An example of this would be data showing that ice cream sales and drowning rates increase together. This doesn't mean eating ice cream causes drowning! The real cause is summer heat, causing people to swim and buy ice cream. Just because both ice cream sales and drowning rates increase together, doesn't mean one causes the other.

To prove that one variable causes another, you need experiments, statistical techniques, and controlled testing, and not just analyzing if they trend up together.


What is the difference between correlation and causation?

Correlation means that two variables trend together, but not because of each other. Causation means the two variables trend together because of each other.


Extraneous Variables

In simple terms, An extraneous variable is an outside factor that affects either the dependent or independent variables, potentially misleading the results. These variables make it seem like there is a causal relationship when, in reality, there isn't. For example, you might see a correlation between people with a higher education and higher incomes. But, there could be an extraneous bariable of Family wealth, as that influences both education and income levels.


Control Groups

In order to reduce the effect of extraneous variables, researchers often compare an experimental group to a control group. These two groups should be as similar as possible, so that extraneous variables will have about the same effect on both groups. The researchers then vary the independent variable for the experimental group but not for the control group, to analyze for any difference in the dependent variable for the two groups. If there is, the change in data would correlate to the changes done on the independent variable.

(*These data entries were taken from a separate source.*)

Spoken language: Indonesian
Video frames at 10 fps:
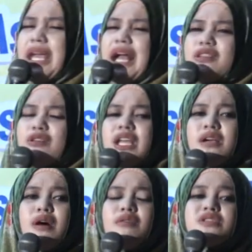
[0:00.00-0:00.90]
piyanto
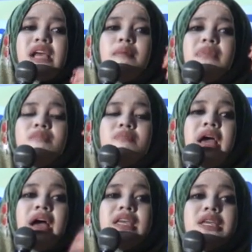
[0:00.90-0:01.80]
niku wau sami
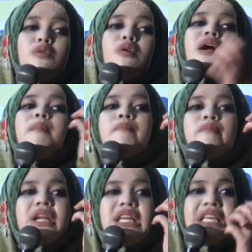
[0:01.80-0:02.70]
mblayu
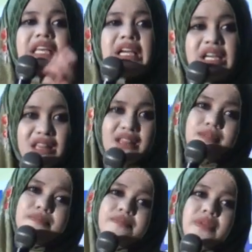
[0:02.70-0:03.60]
kemringet.
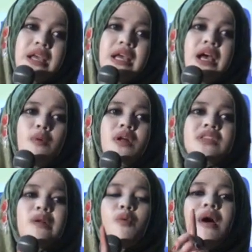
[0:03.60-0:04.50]

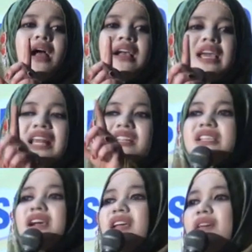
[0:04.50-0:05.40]
Wonten wakil
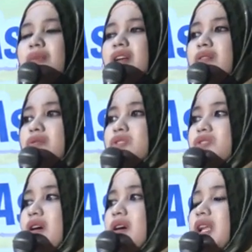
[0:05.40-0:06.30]
saking
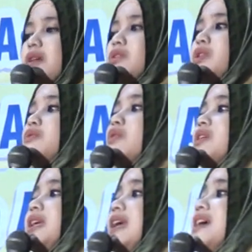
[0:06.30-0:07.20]
menungso niku
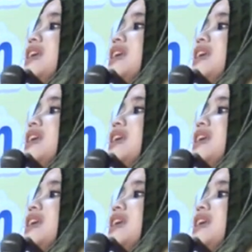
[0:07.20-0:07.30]
nyuwunke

For example, there might be a studying being done on a new weight-loss pill. The treatment group takes an actual pill, while a control group takes a placebo (or fake) pill. If the treatment group loses a bigger amount of weight, the pill likely works.


Cause and Effect Techniques

When attempting to find correlation, you need to have background knowledge and insight to recognize the causal relationships (when a change in X directly causes a change in Y) That are currently present. In order to determining wether a correlation is the result of a cause-and-effect relationship, we can use the following techniques:

  • Use sampling methods that put the extraneous variables constant, or as constant as possible
  • Conduct similar investigations with different samples and check for consistency in the results
  • Remove, or account for, possible common-cause factors

A fitness researcher wishes to determine whether a newly developed exercise regimen intended to increase cardiovascular endurance is successful. The study has 80 volunteers, all of whom begin with comparable levels of fitness. In order to guarantee that each group has an equal distribution of ages and genders, the researcher divides them into two groups. While one group sticks to the new exercise regimen, the other group keeps up their regular exercise regimen. After eight weeks, the endurance of the first group increases by 15% on average, while the second group shows an average increase of 7%.

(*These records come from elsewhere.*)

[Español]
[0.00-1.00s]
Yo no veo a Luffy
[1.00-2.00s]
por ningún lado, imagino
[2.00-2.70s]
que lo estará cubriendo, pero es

  1. Identify the experimental group, the control group, the independent variable, and the dependent variable
  2. Can the researcher conclude the new workout program is effective? Why or why not?

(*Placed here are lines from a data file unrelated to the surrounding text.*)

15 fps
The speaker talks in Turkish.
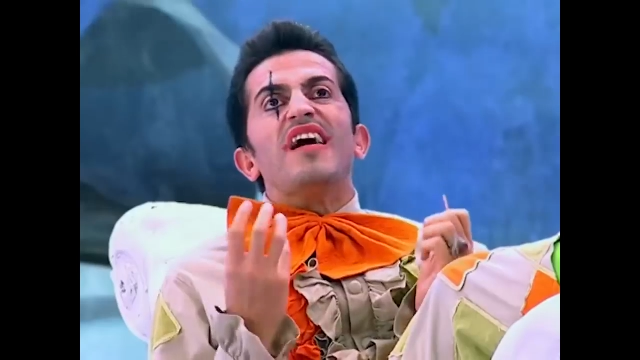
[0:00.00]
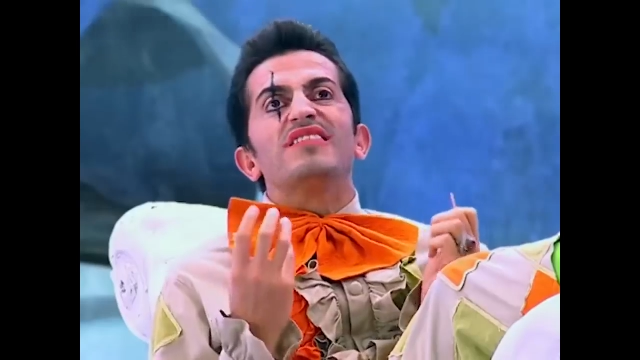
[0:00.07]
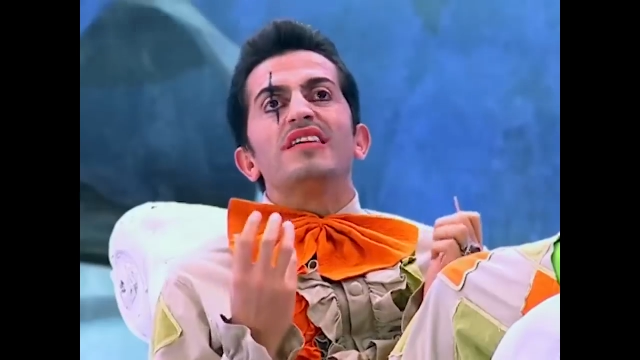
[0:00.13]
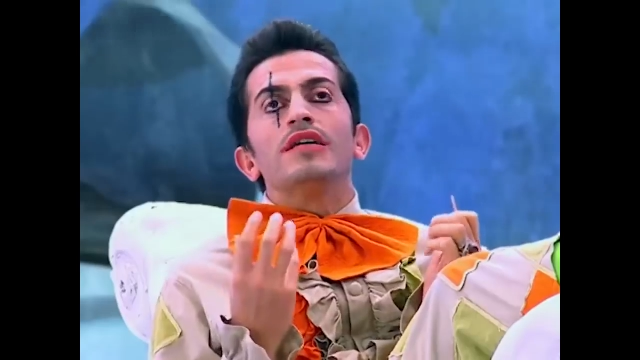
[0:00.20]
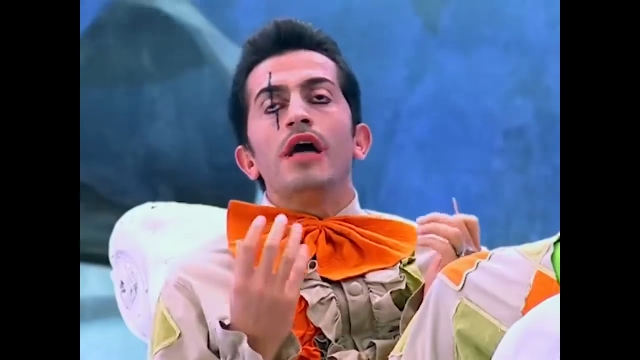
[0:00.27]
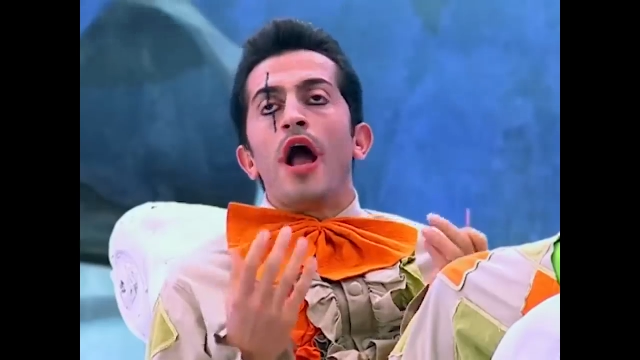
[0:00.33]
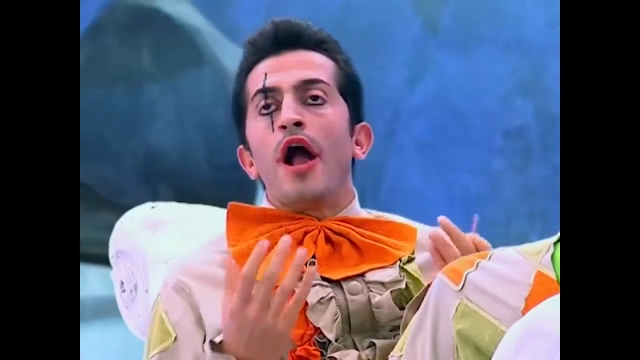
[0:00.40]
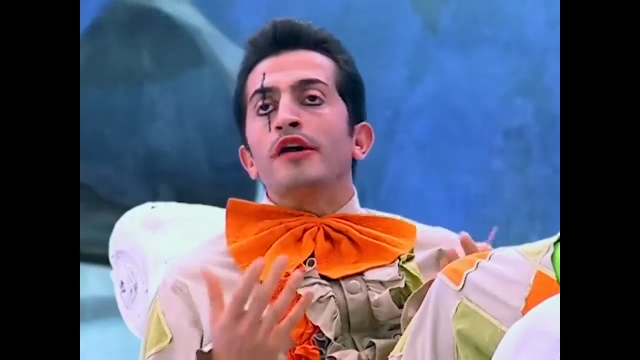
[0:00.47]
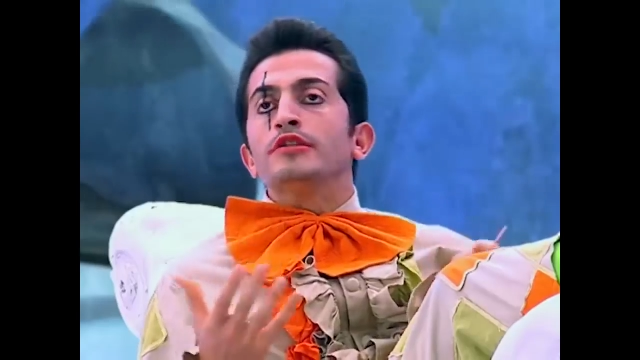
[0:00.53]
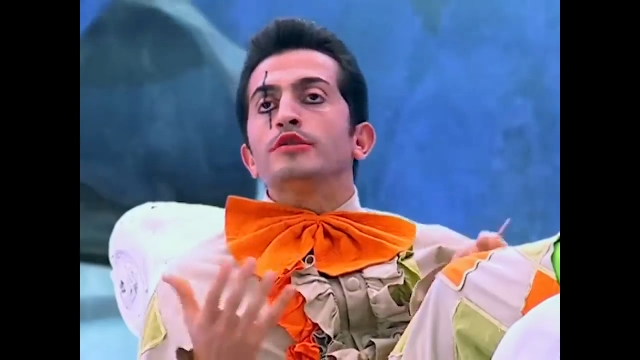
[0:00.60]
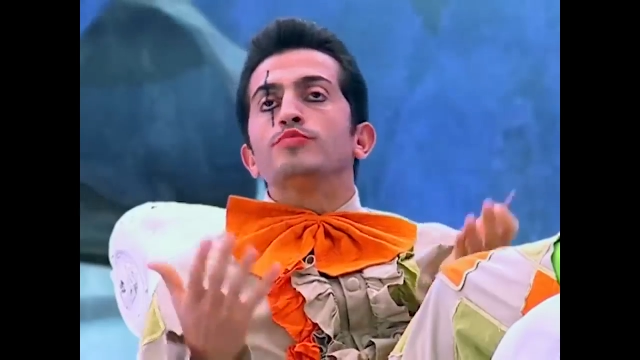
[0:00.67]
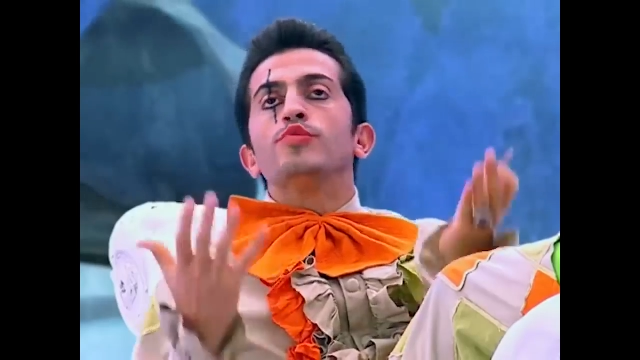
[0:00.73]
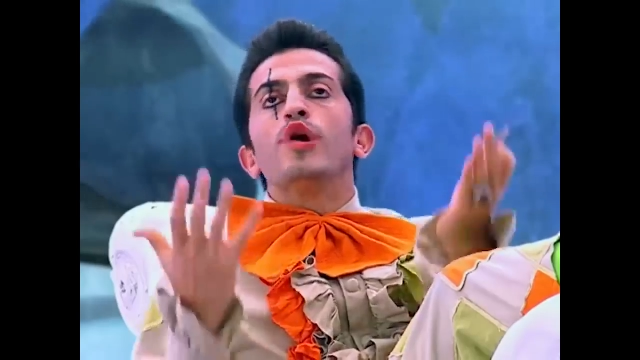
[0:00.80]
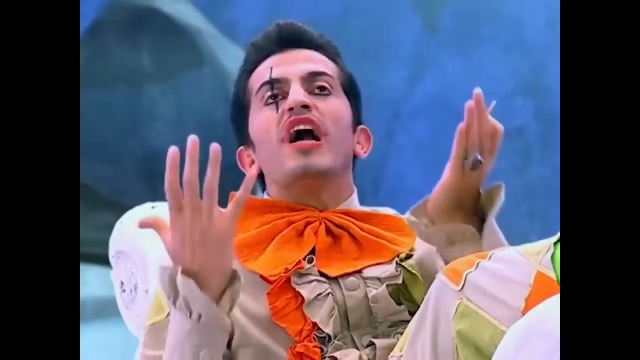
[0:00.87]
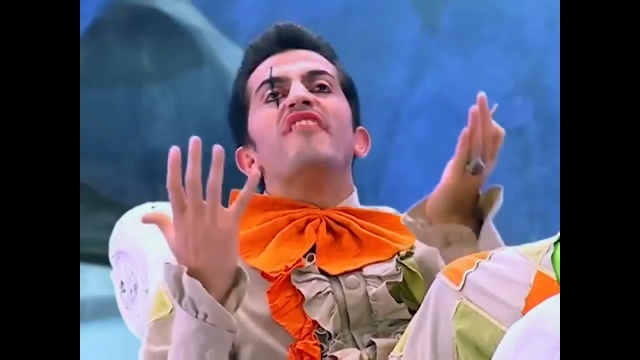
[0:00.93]
İlay dayı,
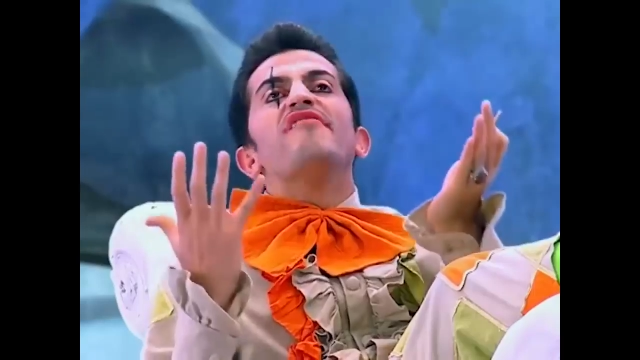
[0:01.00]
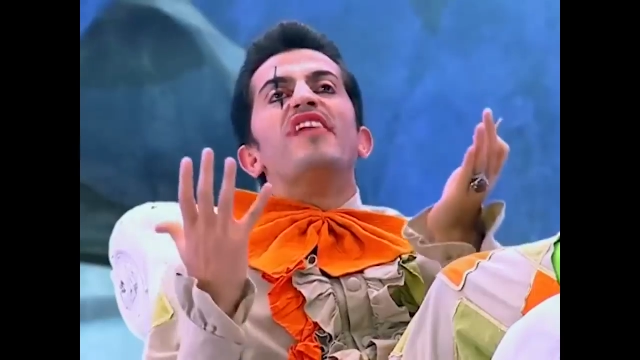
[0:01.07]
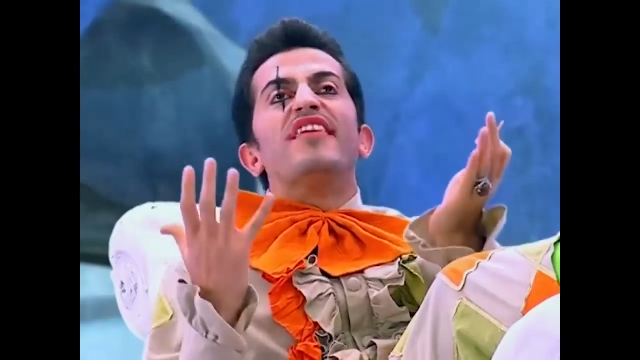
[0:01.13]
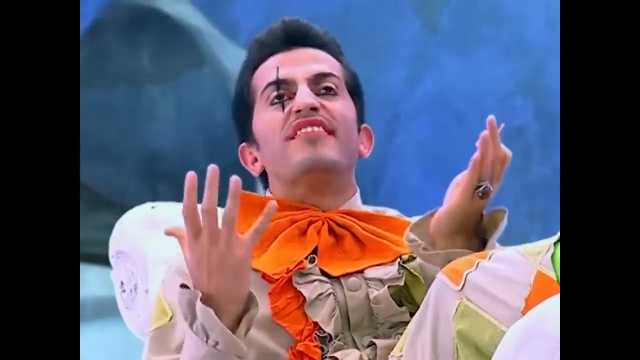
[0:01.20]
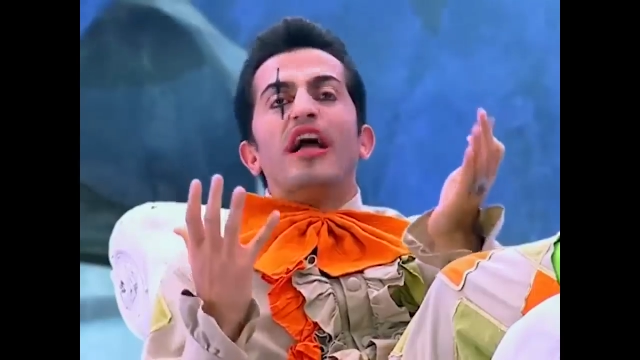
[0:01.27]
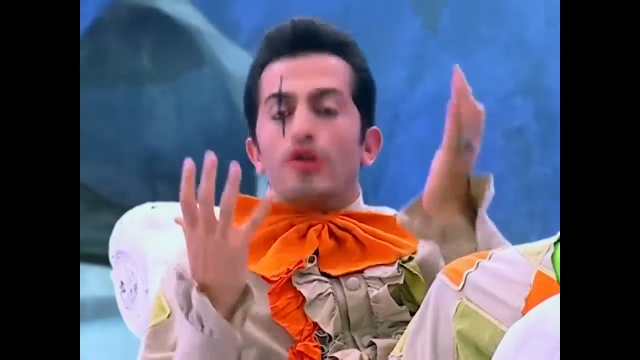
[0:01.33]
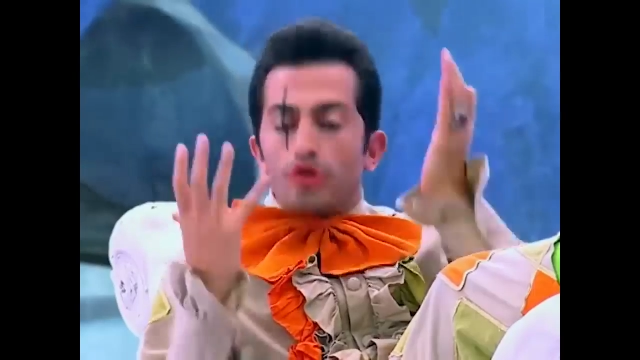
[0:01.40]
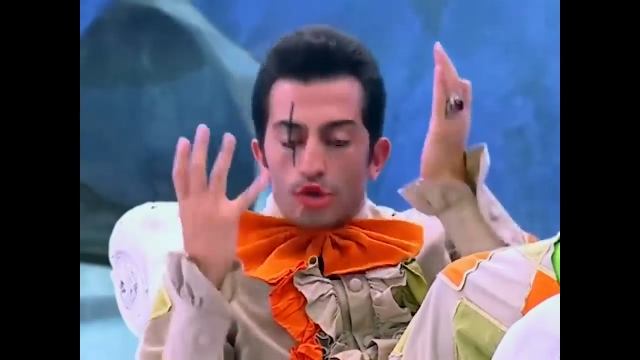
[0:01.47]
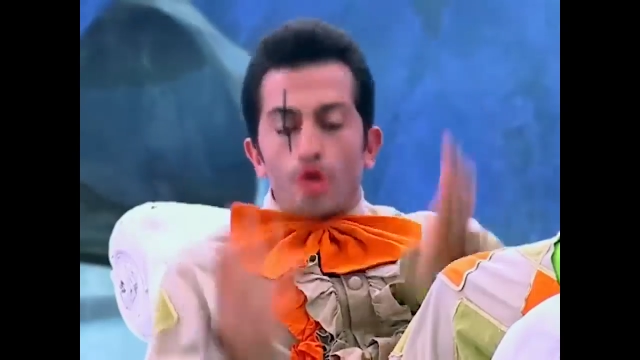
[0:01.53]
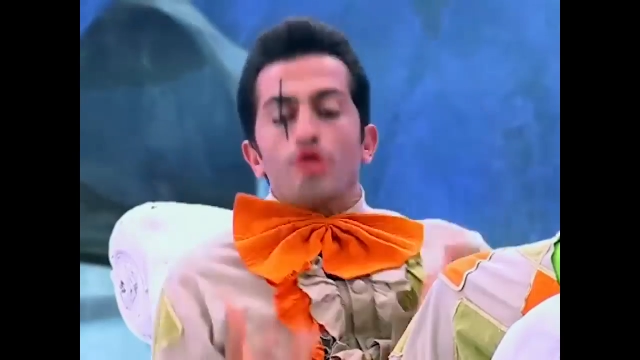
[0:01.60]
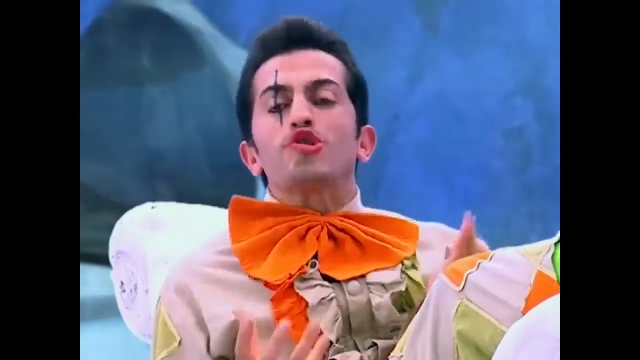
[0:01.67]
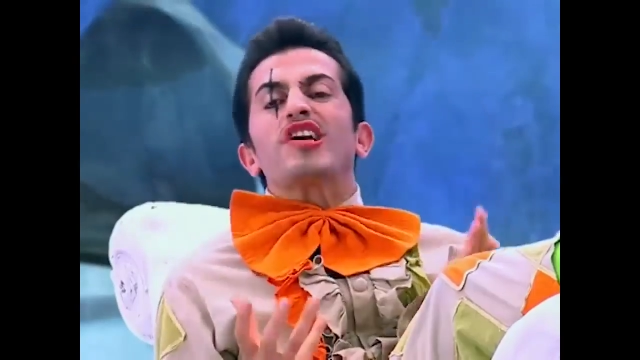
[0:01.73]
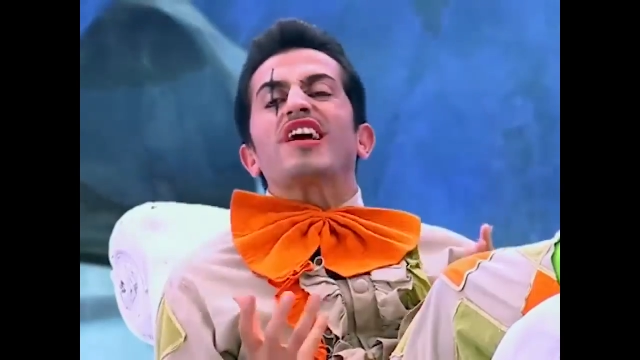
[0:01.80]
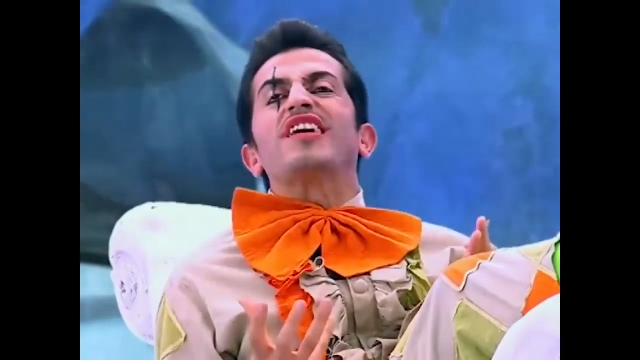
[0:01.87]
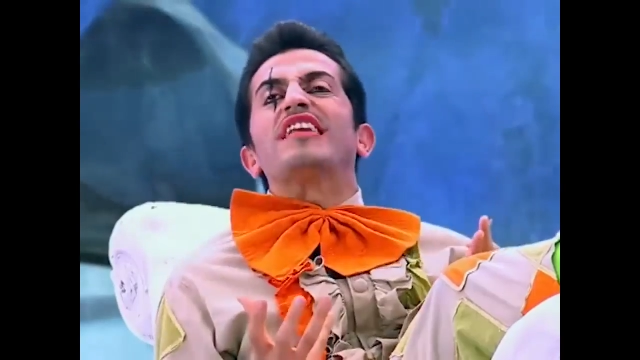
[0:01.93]
bu evrenden
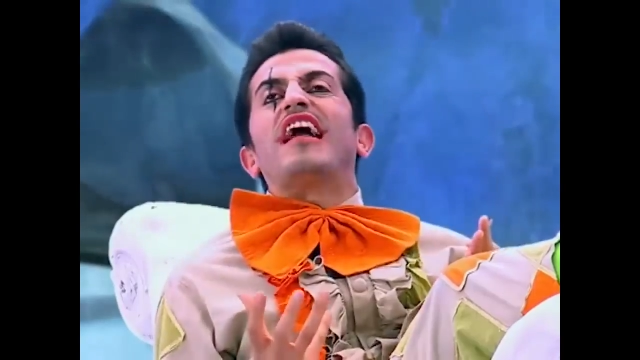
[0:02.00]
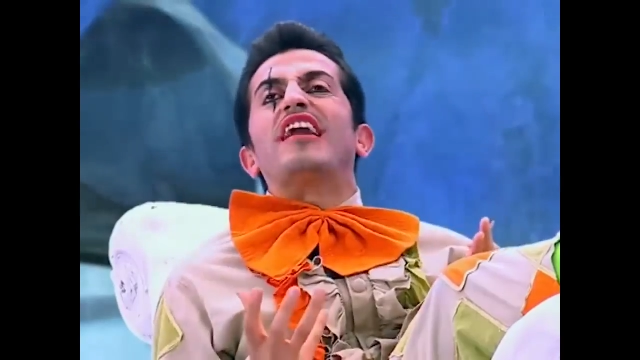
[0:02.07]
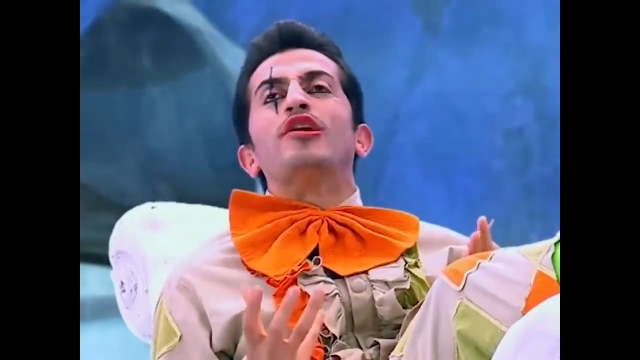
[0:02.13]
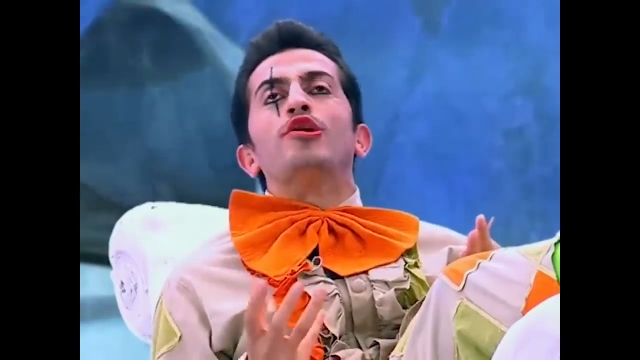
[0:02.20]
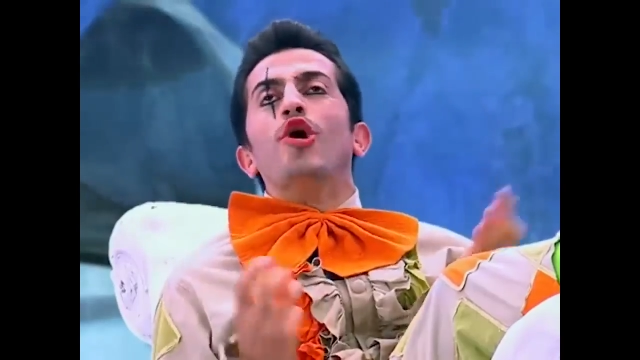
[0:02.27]
sonsuza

i. We can identify the different type of groups as such:

  • Experimental Group: The group that follows the new workout program.
  • Control Group: The group that follows the standard workout routine.
  • Independent Gariable: The type of workout program (new program vs. standard routine).
  • Dependent Gariable: Cardiovascular endurance improvement (measured as percentage increase).

ii. Since the new regiment has a significant increase in the average improvement relative to the original workout routine, it suggests the program may be more effective.

However, the sample is small enough that the results could be affected by random statistical fluctuations or extraneous variables, such as the volunteer's attempts at fitness in the past.